« On devrait pouvoir s’offrir quelques années de printemps » Marguerite Duras

MANIFESTONS PACIFIQUEMENT ET MASSIVEMENT

Clémentine Autain

Les gilets jaunes, les lycéens et étudiants, les manifestants pour le climat, sont appelés à déferler dans les rues, sur les places, autour des ronds-points. Le mouvement prend une ampleur et une coloration qui ne sont plus celles du début. Du rejet d’une taxe, on est passé à une révolte plus générale et contagieuse.

Voyant leurs parents lutter pour les fins de mois, les jeunes s’engagent à leur tour pour défendre leur avenir, menacé par les réductions budgétaires et la logique discriminante de ParcourSup. Après deux semaines et demie de contestation sociale inédite dans notre pays, le gouvernement a annoncé la suspension de la taxe carbone. Cette première réponse, bien tardive et si faible, apparaît en total décalage avec l’exaspération qui monte, avec le malaise démocratique qui saute aux yeux, avec la dureté et le coût infernal de la vie que le monde populaire en ébullition ne supporte plus. A minima, rétablir l’ISF eut constitué un début d’écoute…

L’arrogance et le silence assourdissant du président des riches alimentent la révolte. Visiblement, au sommet de l’État et dans les sphères de pouvoir, les clés pour comprendre ce qui se passe, ce qui se trame, manquent cruellement. Une phrase d’un gilet jaune sortant d’une rencontre avec le ministre de l’écologie m’a profondément marquée : « on ne sent pas la volonté d’améliorer la vie des gens ». Ces gouvernants semblent à distance totale de la souffrance de millions de Français. Ils sont englués dans leurs normes comptables, aveuglés par leurs certitudes libérales et autoritaires, empêtrés dans leur course effrénée à la compétitivité. Dans leur monde d’ancien régime, les nantis sont dispensés du moindre effort, et même subventionnés par l’État, pendant que les manants doivent payer une dîme et une gabelle toujours plus lourdes. C’est bien méconnaître l’histoire de France que d’imaginer que ce cours des choses puisse inlassablement perdurer, tant l’aspiration à la justice sociale est profondément ancrée dans notre pays.

Macron et le gouvernement semblent sidérés par une telle insurrection. Alors ils rabâchent « l’appel au calme », tout en assumant que leur cap politique est le « bon », celui qui précisément met en colère.
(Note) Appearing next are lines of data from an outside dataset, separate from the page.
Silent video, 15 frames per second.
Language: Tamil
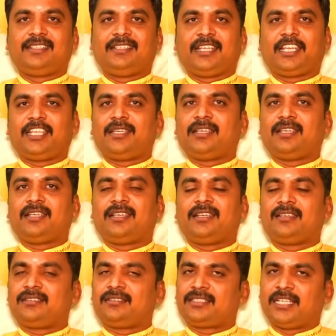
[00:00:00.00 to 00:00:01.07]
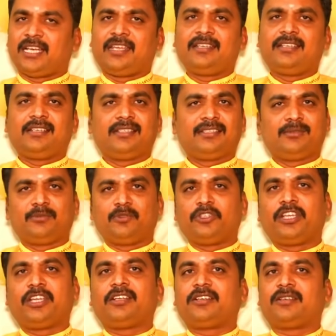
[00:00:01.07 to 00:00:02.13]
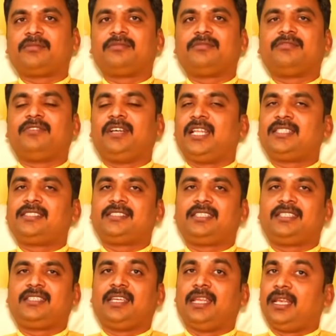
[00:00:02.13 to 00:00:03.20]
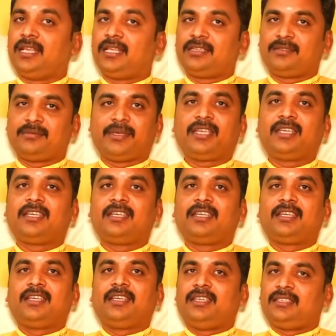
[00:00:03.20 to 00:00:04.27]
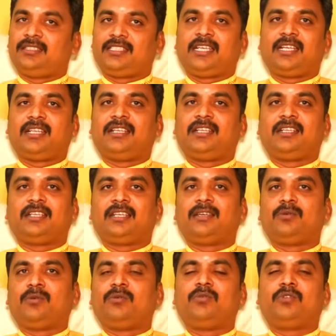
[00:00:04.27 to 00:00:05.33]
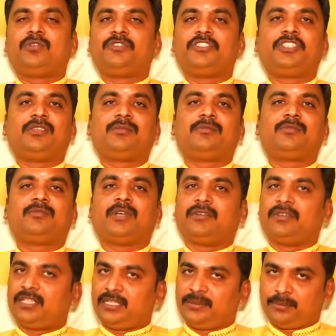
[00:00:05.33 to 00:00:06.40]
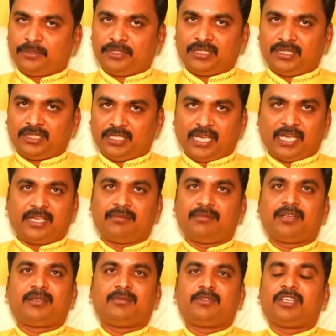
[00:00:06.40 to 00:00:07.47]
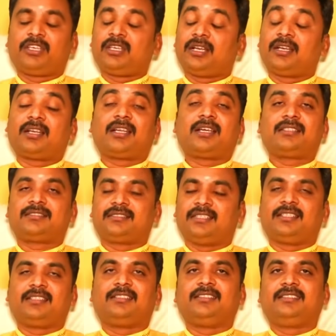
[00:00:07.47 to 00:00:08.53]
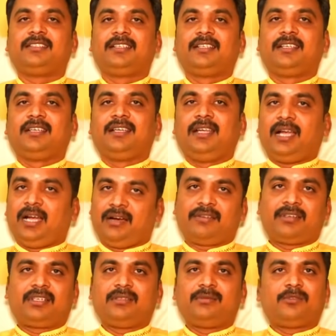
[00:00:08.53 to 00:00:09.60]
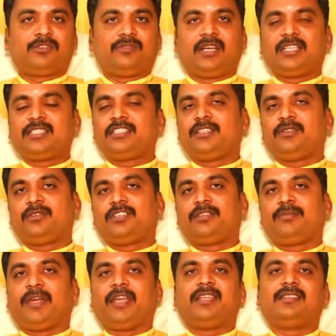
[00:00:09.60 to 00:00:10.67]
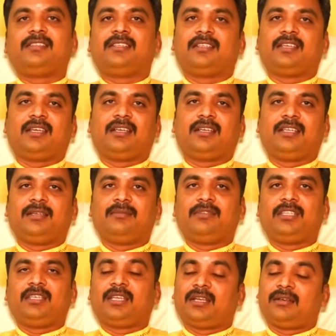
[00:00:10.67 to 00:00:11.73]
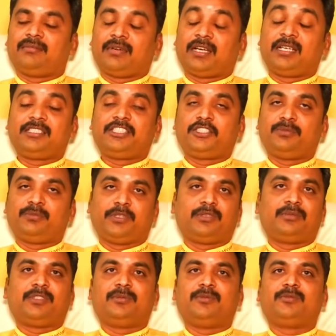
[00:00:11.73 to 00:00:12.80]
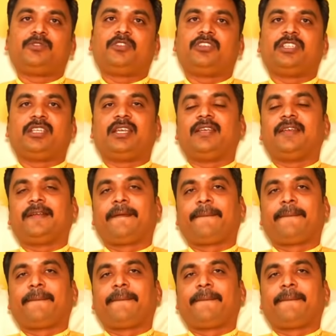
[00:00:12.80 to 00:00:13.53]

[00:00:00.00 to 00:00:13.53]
நிறைய கிளைண்ட்டுகளுக்கு முன்னேற்றம் வளர்ச்சி எல்லாத்துமே இந்த சேனலில் இருக்கிற ஒவ்வொரு விஷயமும் அவர்களை போய் நியாயமான முறையில் நன்றாக சேர்ந்து அவர்களும் ஒரு வளர்ச்சியை நோக்கி பயணித்திருக்கார்கள் என்பதில் நான் மகிழ்ச்சியும் பெருமிதமும் கொள்கிறேன்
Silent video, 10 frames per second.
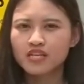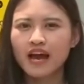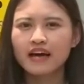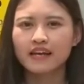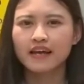di
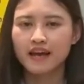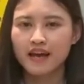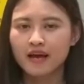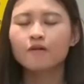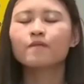
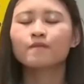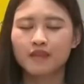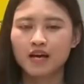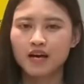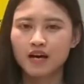area
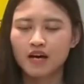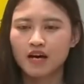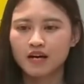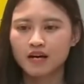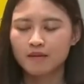
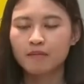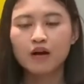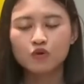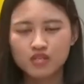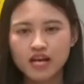
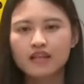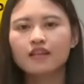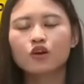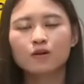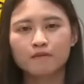bangunan
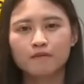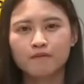non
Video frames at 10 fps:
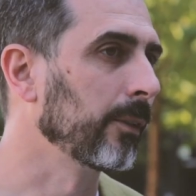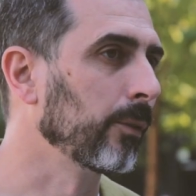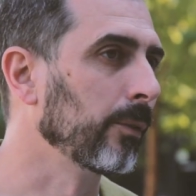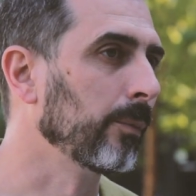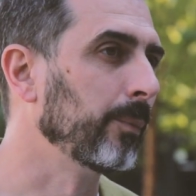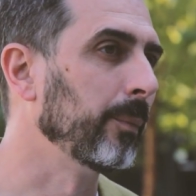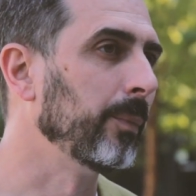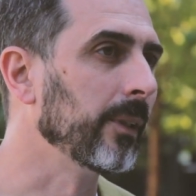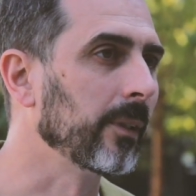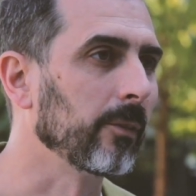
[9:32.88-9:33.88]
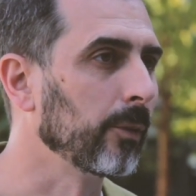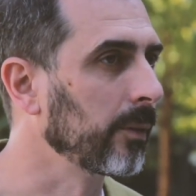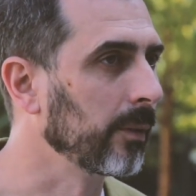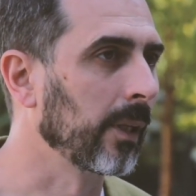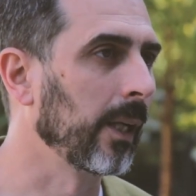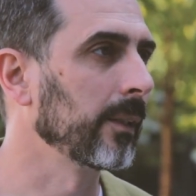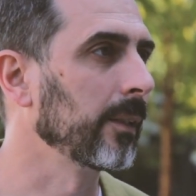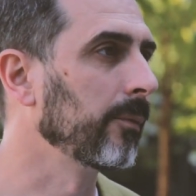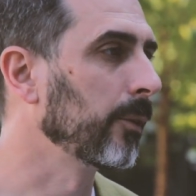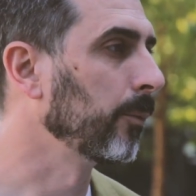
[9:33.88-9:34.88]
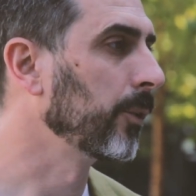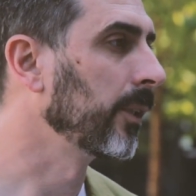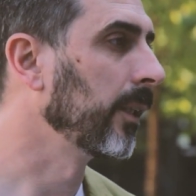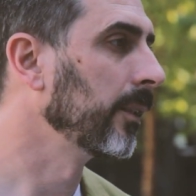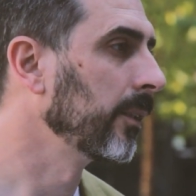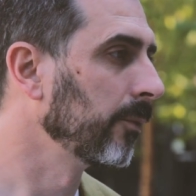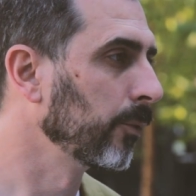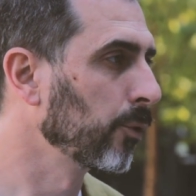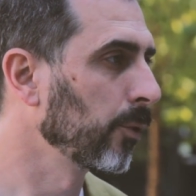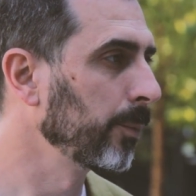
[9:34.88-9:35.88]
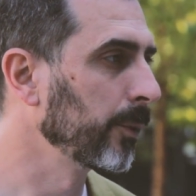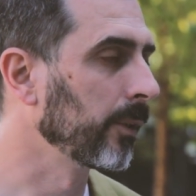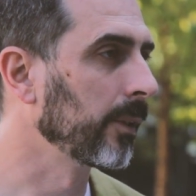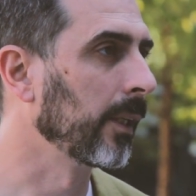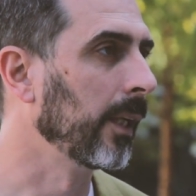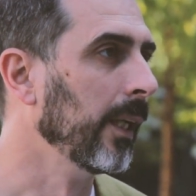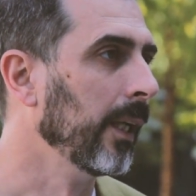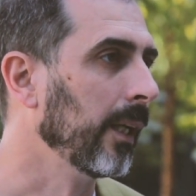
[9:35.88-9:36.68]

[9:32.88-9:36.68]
которую приписывают разным, в том числе Стиву Джобсу. Это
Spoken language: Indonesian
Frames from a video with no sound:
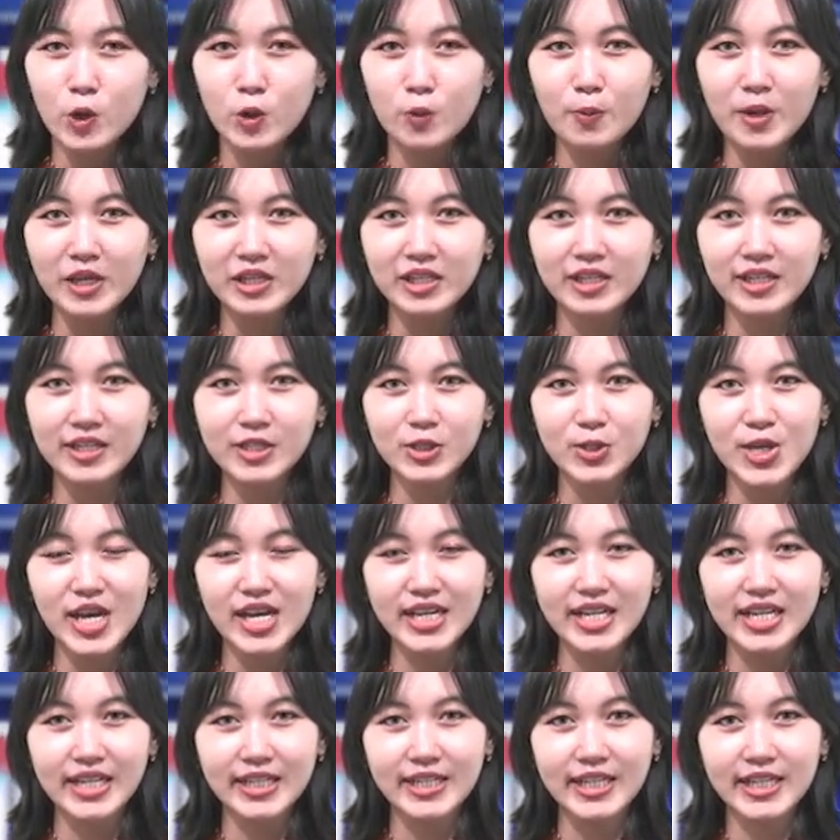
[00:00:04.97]
umat
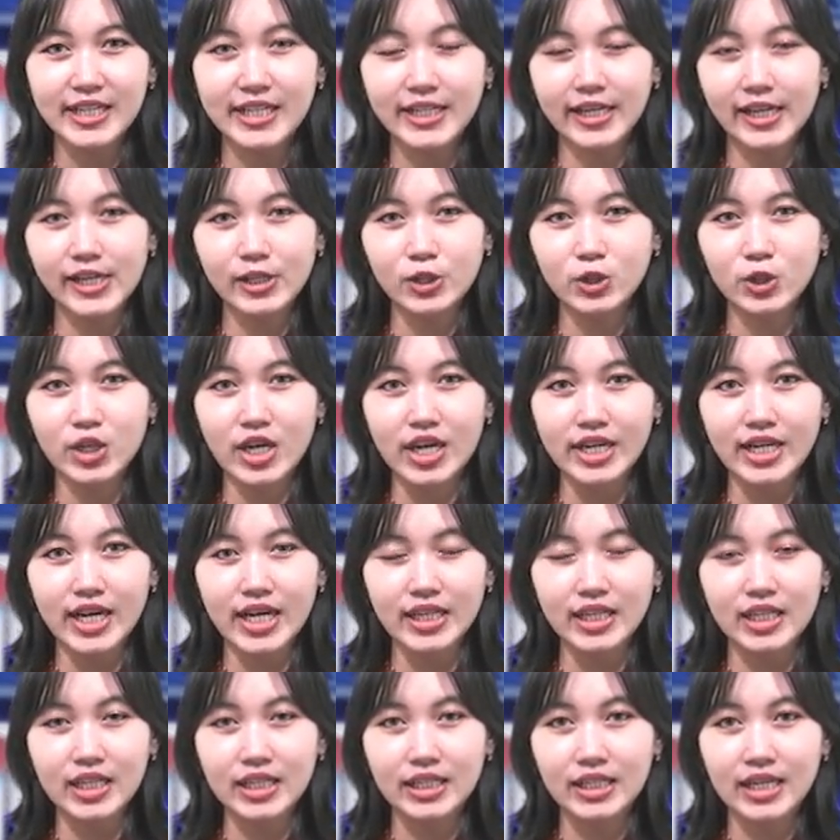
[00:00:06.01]
Kristiani di Gereja
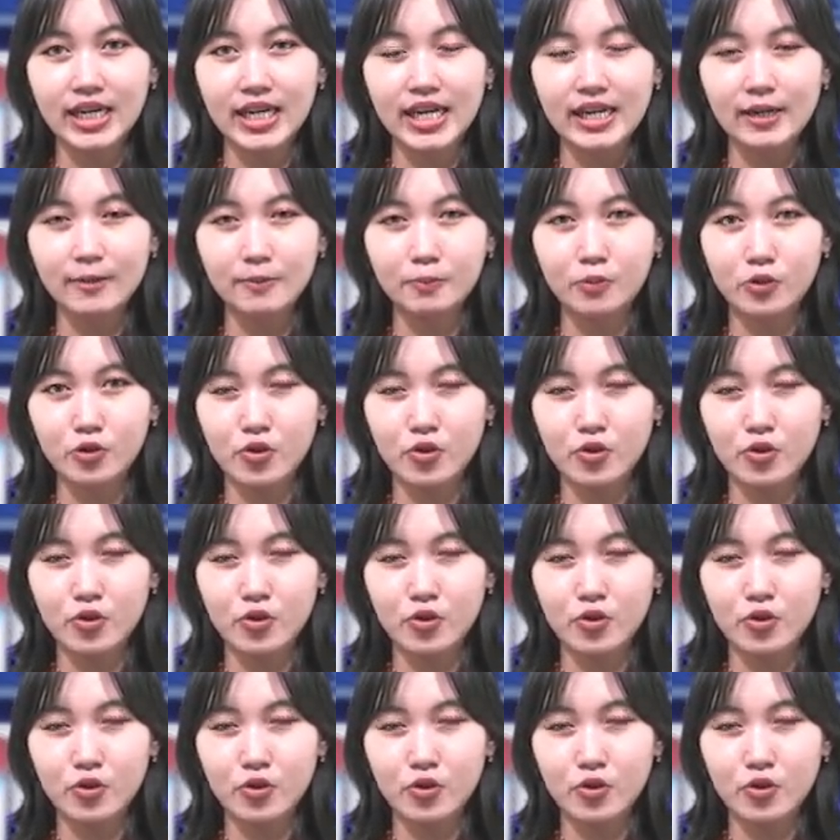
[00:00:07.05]
Katedral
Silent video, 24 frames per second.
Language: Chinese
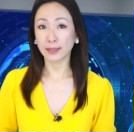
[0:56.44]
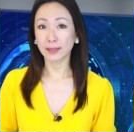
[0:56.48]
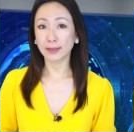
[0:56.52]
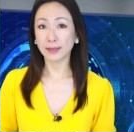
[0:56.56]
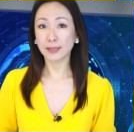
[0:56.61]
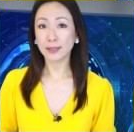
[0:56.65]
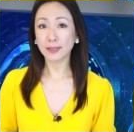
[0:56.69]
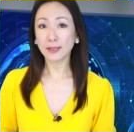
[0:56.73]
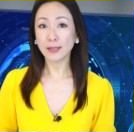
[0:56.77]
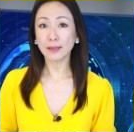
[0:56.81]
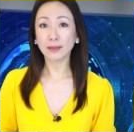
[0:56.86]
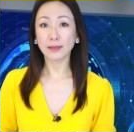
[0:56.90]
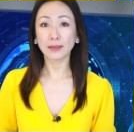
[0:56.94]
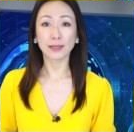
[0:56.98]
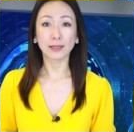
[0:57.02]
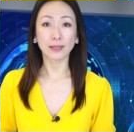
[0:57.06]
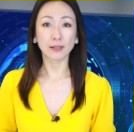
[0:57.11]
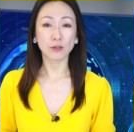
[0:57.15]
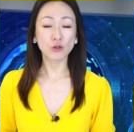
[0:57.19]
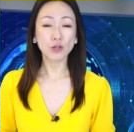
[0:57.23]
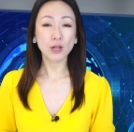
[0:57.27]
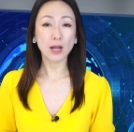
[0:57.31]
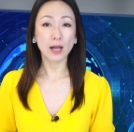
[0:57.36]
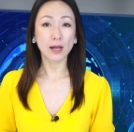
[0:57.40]
恩县的
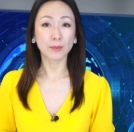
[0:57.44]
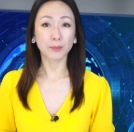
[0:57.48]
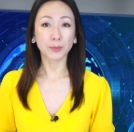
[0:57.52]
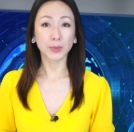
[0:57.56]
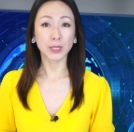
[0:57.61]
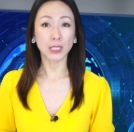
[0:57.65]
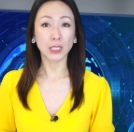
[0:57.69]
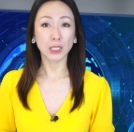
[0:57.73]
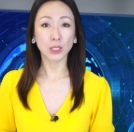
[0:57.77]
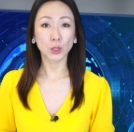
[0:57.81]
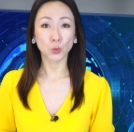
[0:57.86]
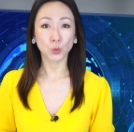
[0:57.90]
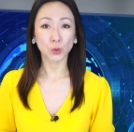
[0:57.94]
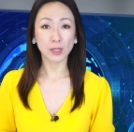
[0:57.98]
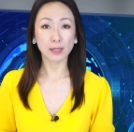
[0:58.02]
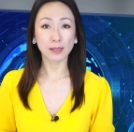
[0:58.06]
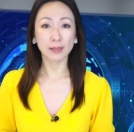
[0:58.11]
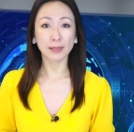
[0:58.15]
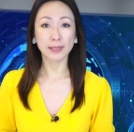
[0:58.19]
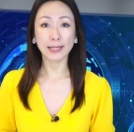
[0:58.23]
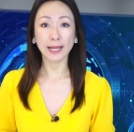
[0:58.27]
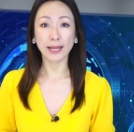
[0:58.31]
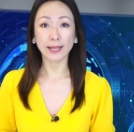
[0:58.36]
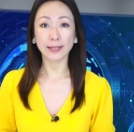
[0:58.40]
警长比利伍兹
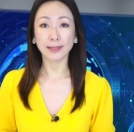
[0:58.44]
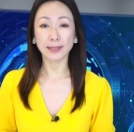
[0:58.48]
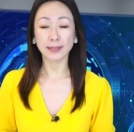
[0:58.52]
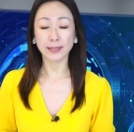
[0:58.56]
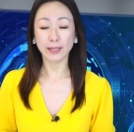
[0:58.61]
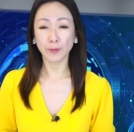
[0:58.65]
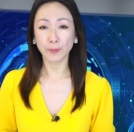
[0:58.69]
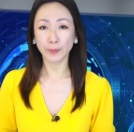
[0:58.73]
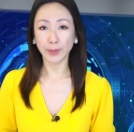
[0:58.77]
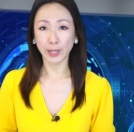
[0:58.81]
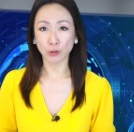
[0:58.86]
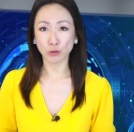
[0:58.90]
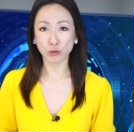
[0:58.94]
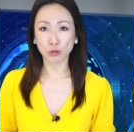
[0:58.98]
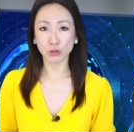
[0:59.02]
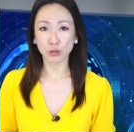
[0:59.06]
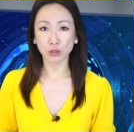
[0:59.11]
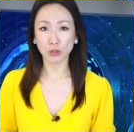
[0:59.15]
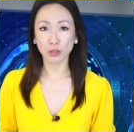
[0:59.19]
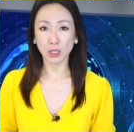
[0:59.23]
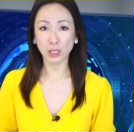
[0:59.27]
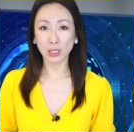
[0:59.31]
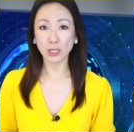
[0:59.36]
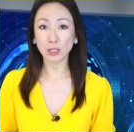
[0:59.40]
在今天表
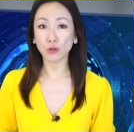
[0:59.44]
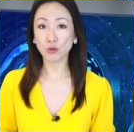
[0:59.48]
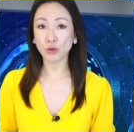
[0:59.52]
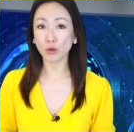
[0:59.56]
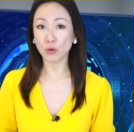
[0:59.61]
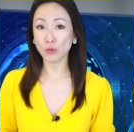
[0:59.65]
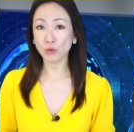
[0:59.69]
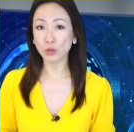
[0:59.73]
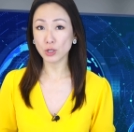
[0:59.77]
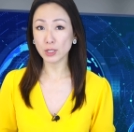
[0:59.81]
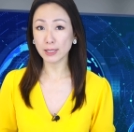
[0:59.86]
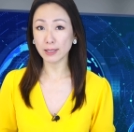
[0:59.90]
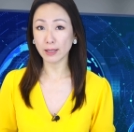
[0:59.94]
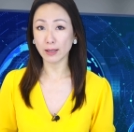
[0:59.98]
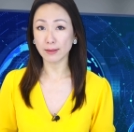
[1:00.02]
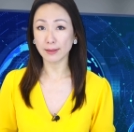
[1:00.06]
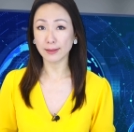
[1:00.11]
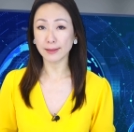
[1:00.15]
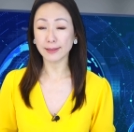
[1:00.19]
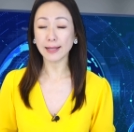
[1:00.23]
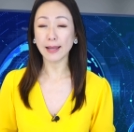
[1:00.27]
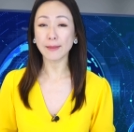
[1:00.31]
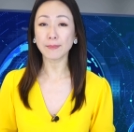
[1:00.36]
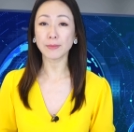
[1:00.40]
示，一周之前，
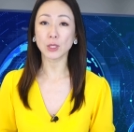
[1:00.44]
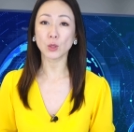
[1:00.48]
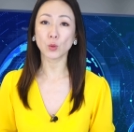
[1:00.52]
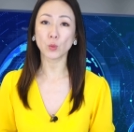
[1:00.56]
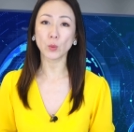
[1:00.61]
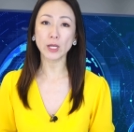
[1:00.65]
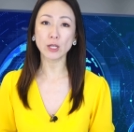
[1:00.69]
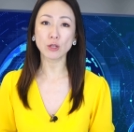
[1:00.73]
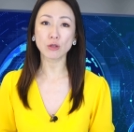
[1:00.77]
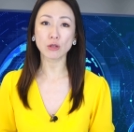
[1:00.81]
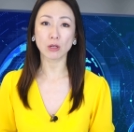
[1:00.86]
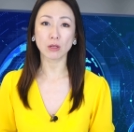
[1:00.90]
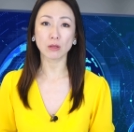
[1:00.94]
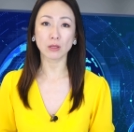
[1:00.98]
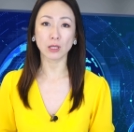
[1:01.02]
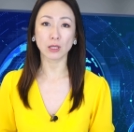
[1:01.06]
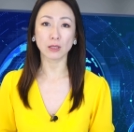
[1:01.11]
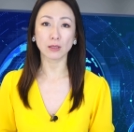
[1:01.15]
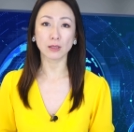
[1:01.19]
三名未成年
Alors ils intiment l’ordre de « défendre la République » alors qu’ils en sapent méthodiquement les valeurs, bafouant la liberté, l’égalité, la fraternité. Les petites vidéos de députés macronistes sur les réseaux sociaux, toutes ridiculement sur le même mode, pourraient prêter à sourire si l’enjeu n’était pas si sérieux. Bien sûr qu’il faut que les manifestations se déroulent pacifiquement, notamment parce que c’est une condition pour entraîner plus encore. Mais leur rêve est que les destructions et images de violences puissent devenir le prétexte à ne plus contester et prennent le pas sur la violence sociale quotidienne. Le gouvernement rend hommage aux forces de l’ordre mais ne prend pas la mesure de certaines violences policières et ne semble pas réaliser que c’est par ailleurs l’attitude du pouvoir en place qui met en danger les policiers. La crise sociale n’attend pas des blindés militaires mais une réponse politique.

L’issue n’est pas jouée mais il y a du grain à moudre pour les tenants de l’émancipation humaine. À cette heure, la crise environnementale est un ultimatum qui résonne avec les revendications sociales massives de ces dernières semaines. L’urgence climatique nous pousse vers une autre voie, qui est un nouvel horizon politique.

La convergence inédite qui peut s’affirmer ce samedi doit pousser dans le sens de la justice sociale et écologiste, de l’attachement aux libertés et à la démocratie, de l’égalité entre les personnes et les territoires.